# mal ganz blöde fragen - zeit, swap

## zbled

hallo zusammen,

geht bei euch die uhrzeit unter gentoo auch vor? ich bin mir zwar nicht sicher, ob es noch mit gnome2 zusammenhängt, aber bitte. ich habe bereits die batterie ausgetauscht - jedoch ohne erfolg. ich habe ehrlich gesagt keine lust, die uhrzeit jeden 2ten tag neu einzustellen :)

verwendet gentoo nicht die swap-datei? in gnome2 gibt es eine graphische anzeige, auf der man u.a. den speicher und die swap datei sieht. komischerweise ist der speicher (768 mb) meistens total ausgelastet (100 %), während die swap (1,5 gb) nicht einmal angerührt wird.

komisch komisch.

----------

## mglauche

zu 1: emerge ntp, dann edit /etc/conf.d/ntp und setz ntpserver auf time.fu-berlin.de

zu 2: linux nimmt normalerweise allen speicher für cache  :Wink:  780 mb sind ne menge, und nur mit gnome2 wirst du sie nie voll bekommen.

xosview ist ganz nett um den speicher zu sehen (emerge xosview), dort ist "usesd" von buffer und cache getrennt ..

----------

## Jazz_Rabbit

Ich hab zwar noch nicht ntp installiert, sollte jedoch nicht sein, das die

Uhr vorgeht.

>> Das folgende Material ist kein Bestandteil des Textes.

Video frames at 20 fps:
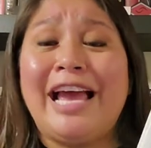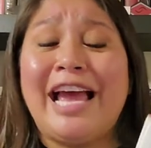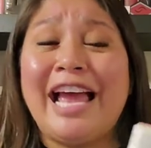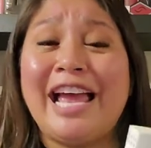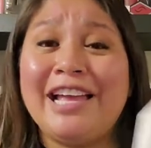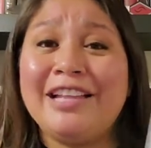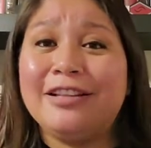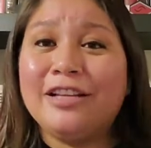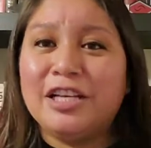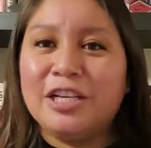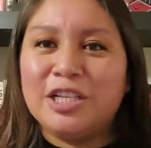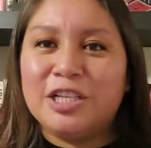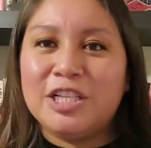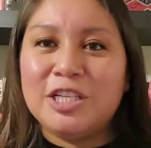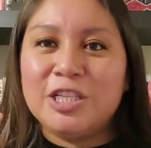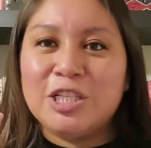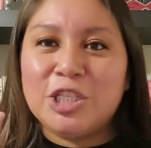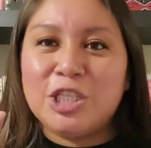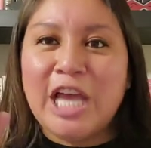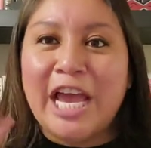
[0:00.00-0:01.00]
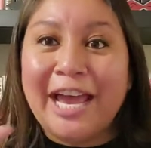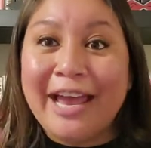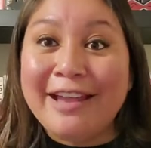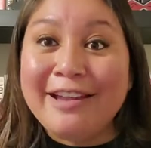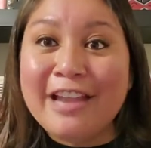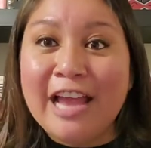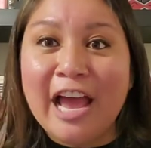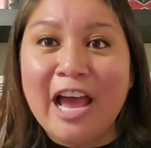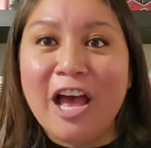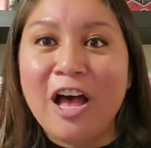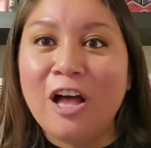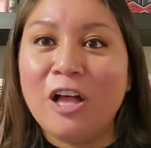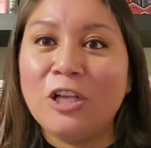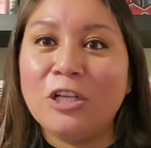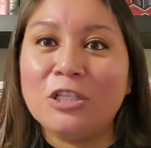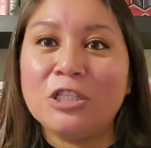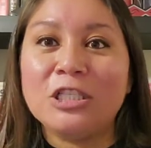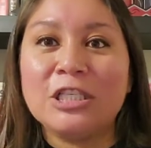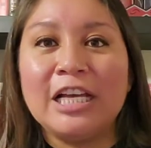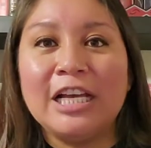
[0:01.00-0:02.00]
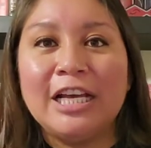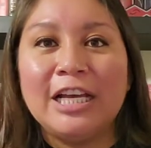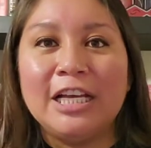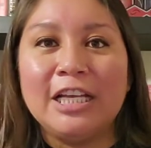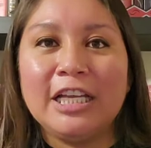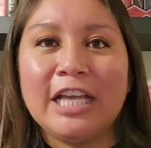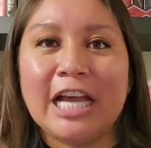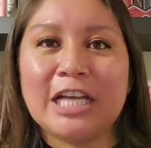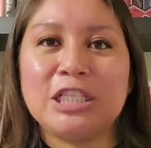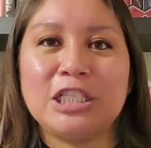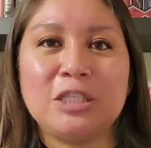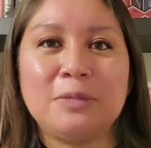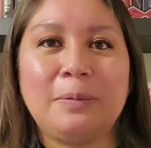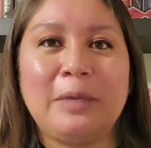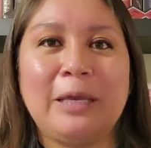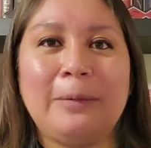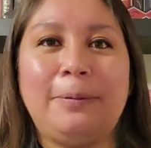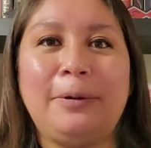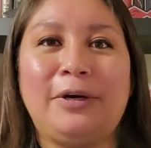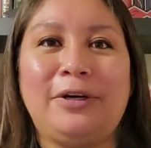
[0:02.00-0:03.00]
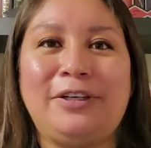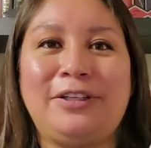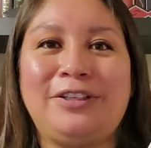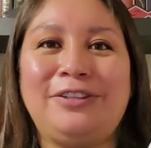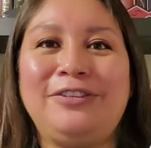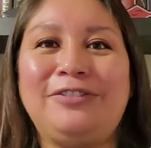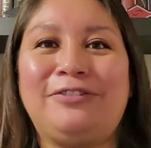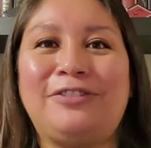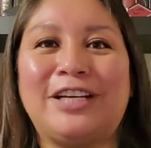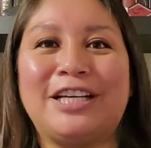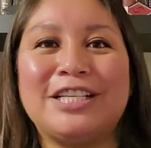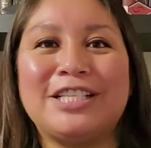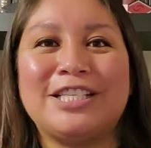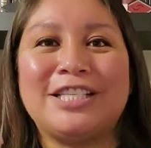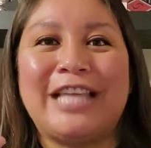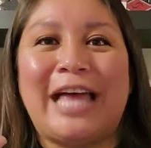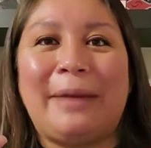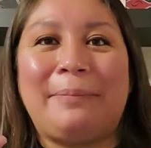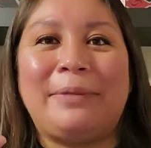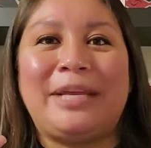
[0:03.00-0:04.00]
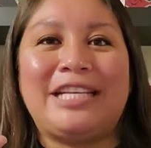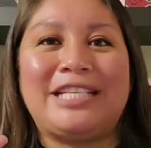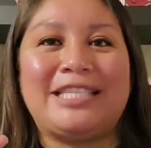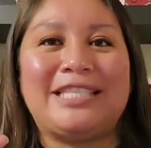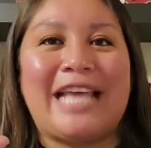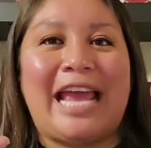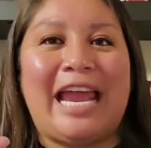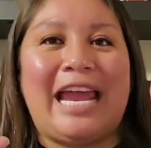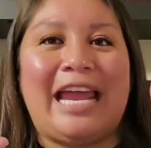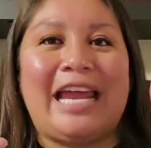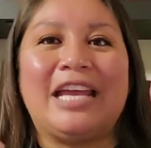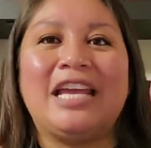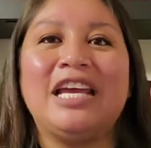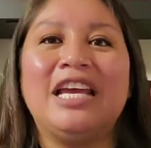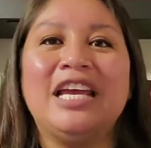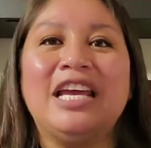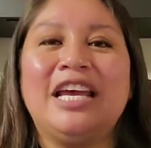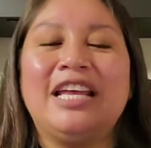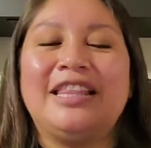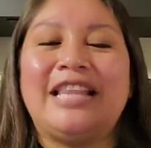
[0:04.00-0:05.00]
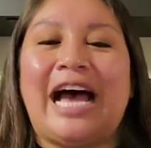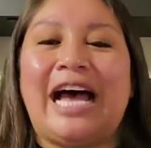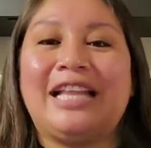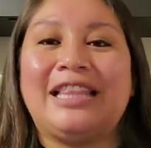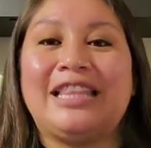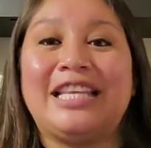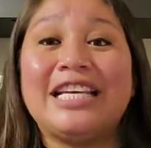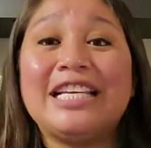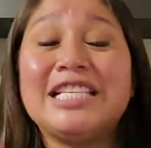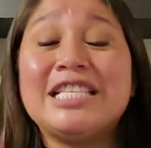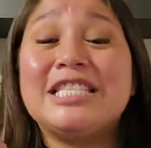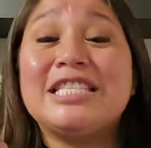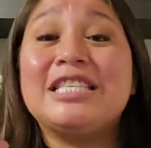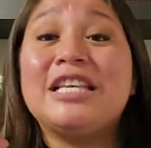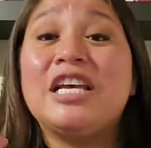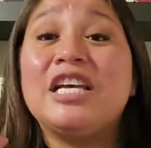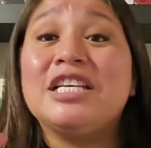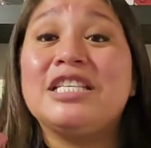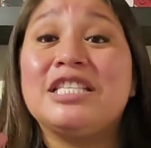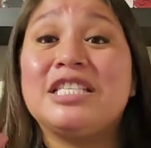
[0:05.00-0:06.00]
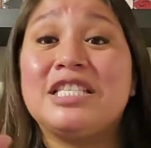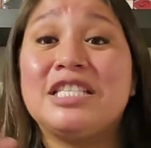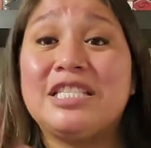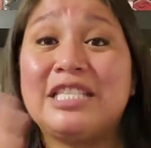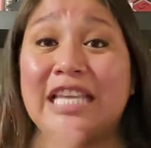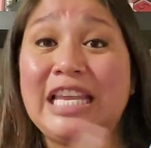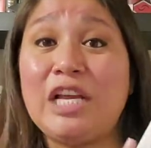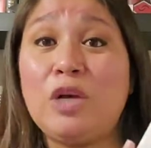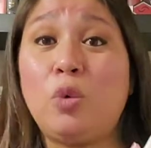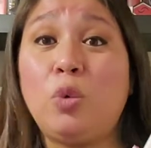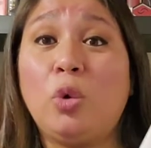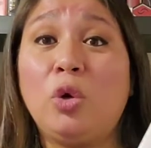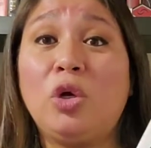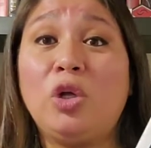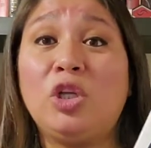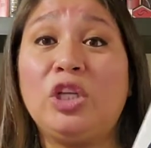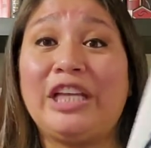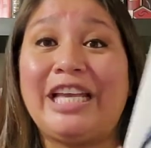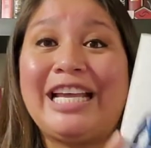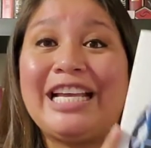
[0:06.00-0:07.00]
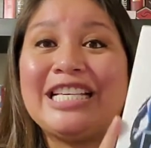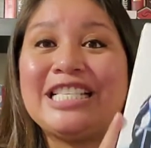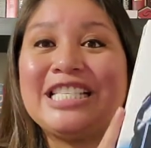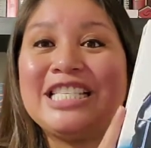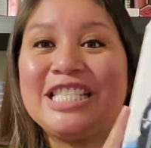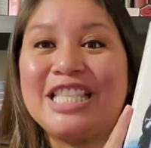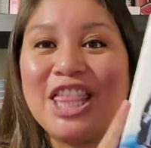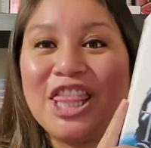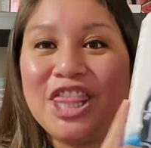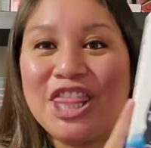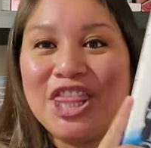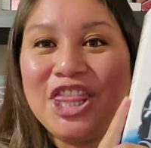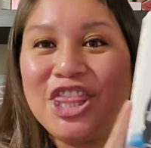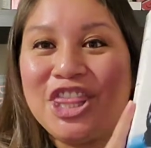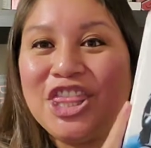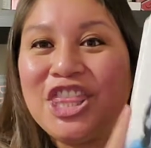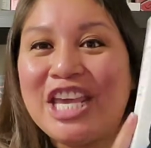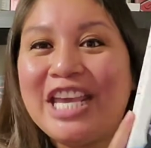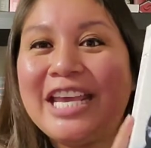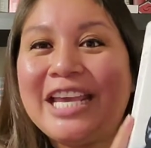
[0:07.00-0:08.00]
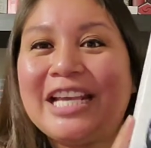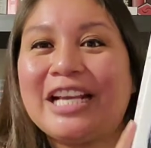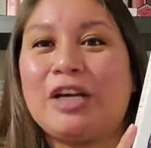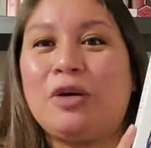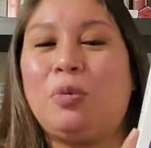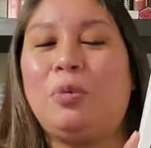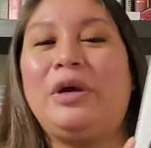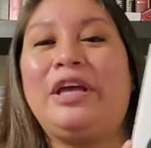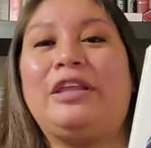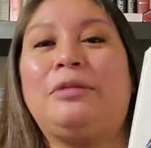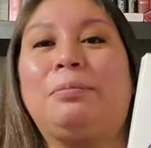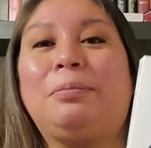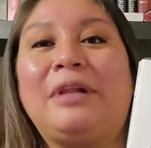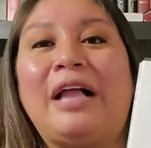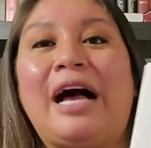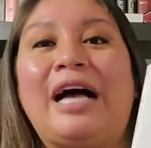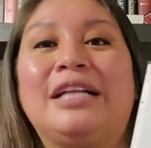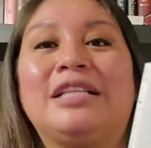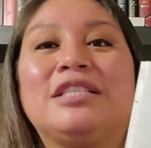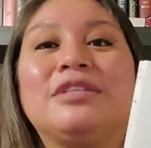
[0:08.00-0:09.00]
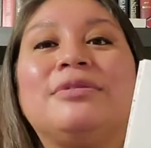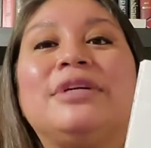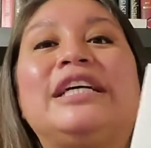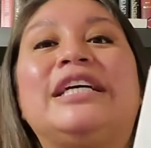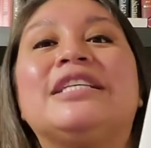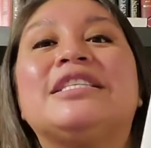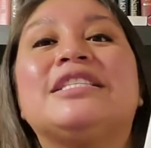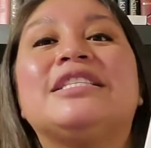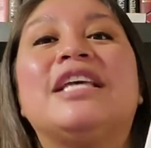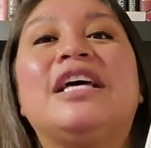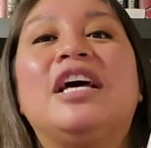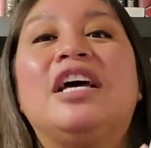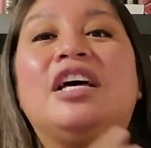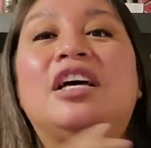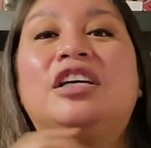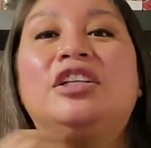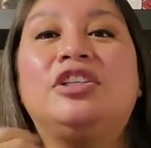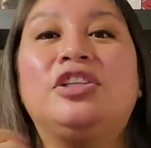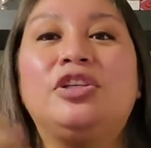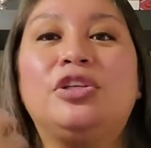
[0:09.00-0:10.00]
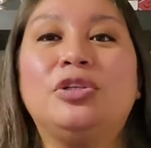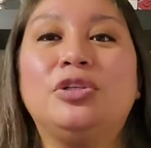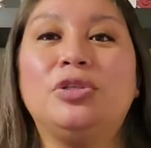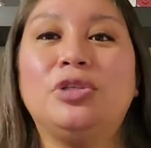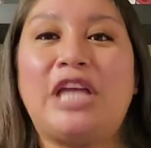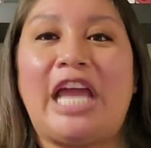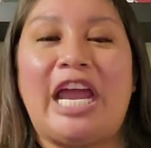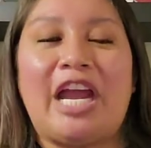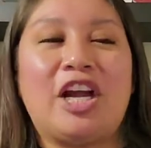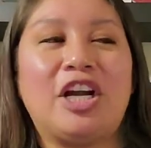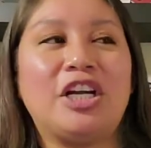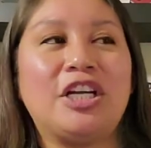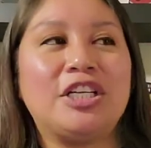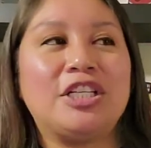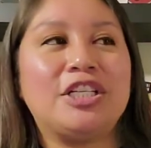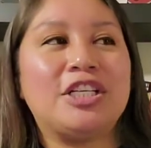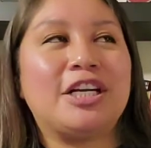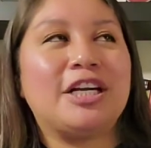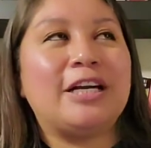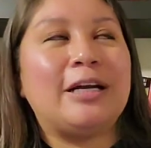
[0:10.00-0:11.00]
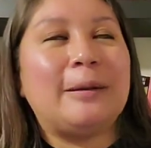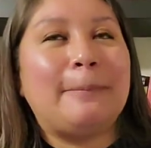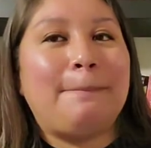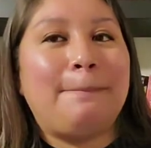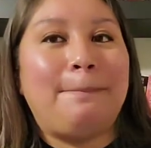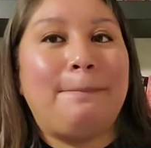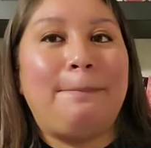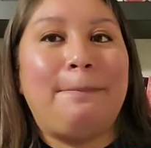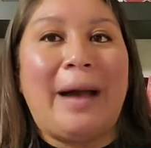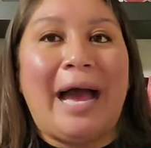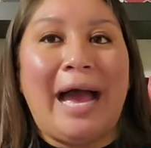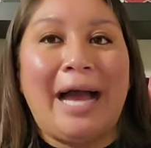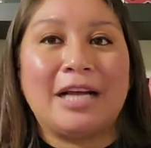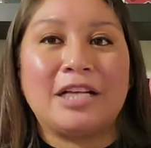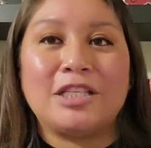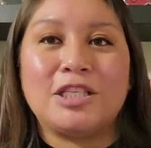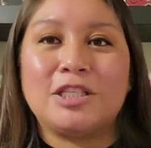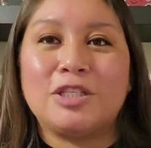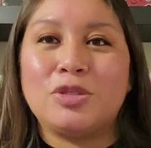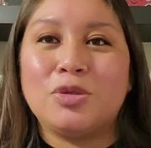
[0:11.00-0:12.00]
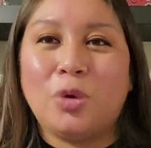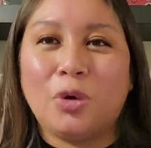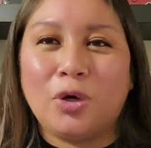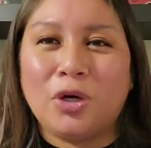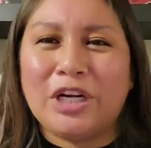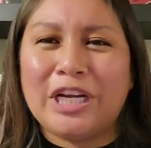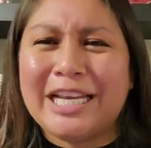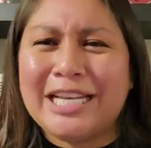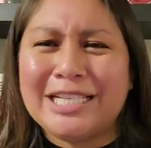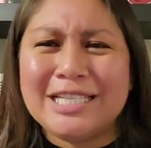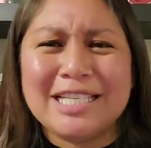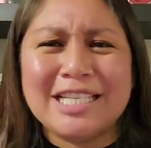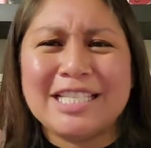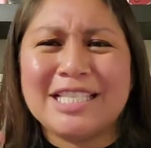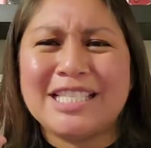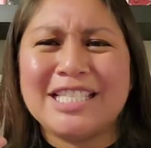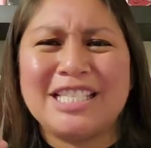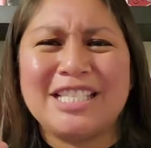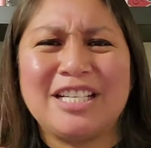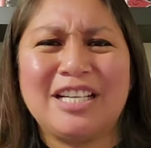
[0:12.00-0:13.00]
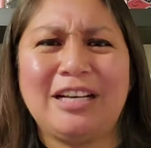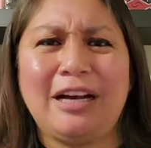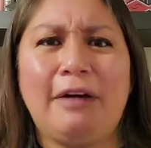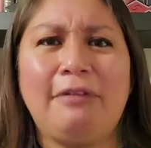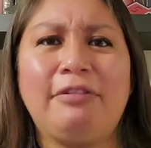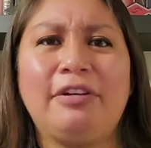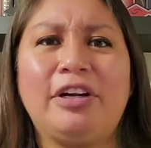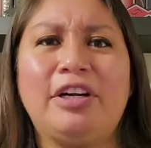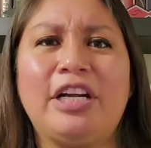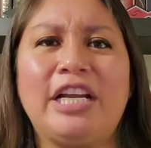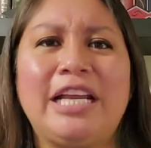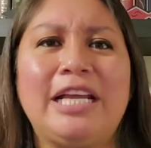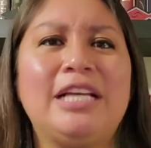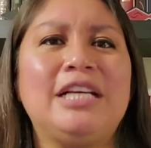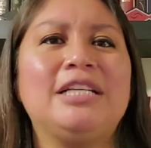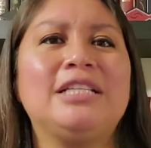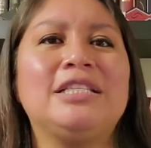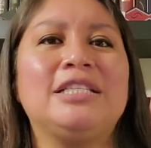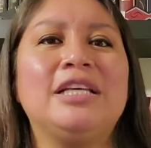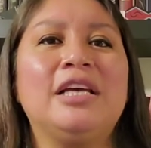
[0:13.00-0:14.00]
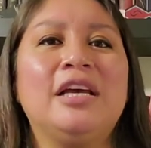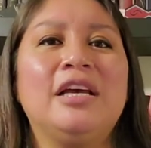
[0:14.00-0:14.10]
And ten hells, yes people, first let me say that this sequel is thick with plot twists, new character backstory discoveries,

Bei mir bleibt es konstant richtig (Also relativ).

Eins weiß ich aber, das die UNIX-Zeit nach ein paar Monaten sich verstellt,

weil sie nicht im nanosekunden-Bereich arbeitet. Da ist ein NTP wirklich

angenehm..

Hab einen File-Server in der Firma seit 2,5 Jahren rennen, leider noch

ohne NTP. Die Uhr geht bereits seit 4 Tage nach...   :Rolling Eyes: 

----------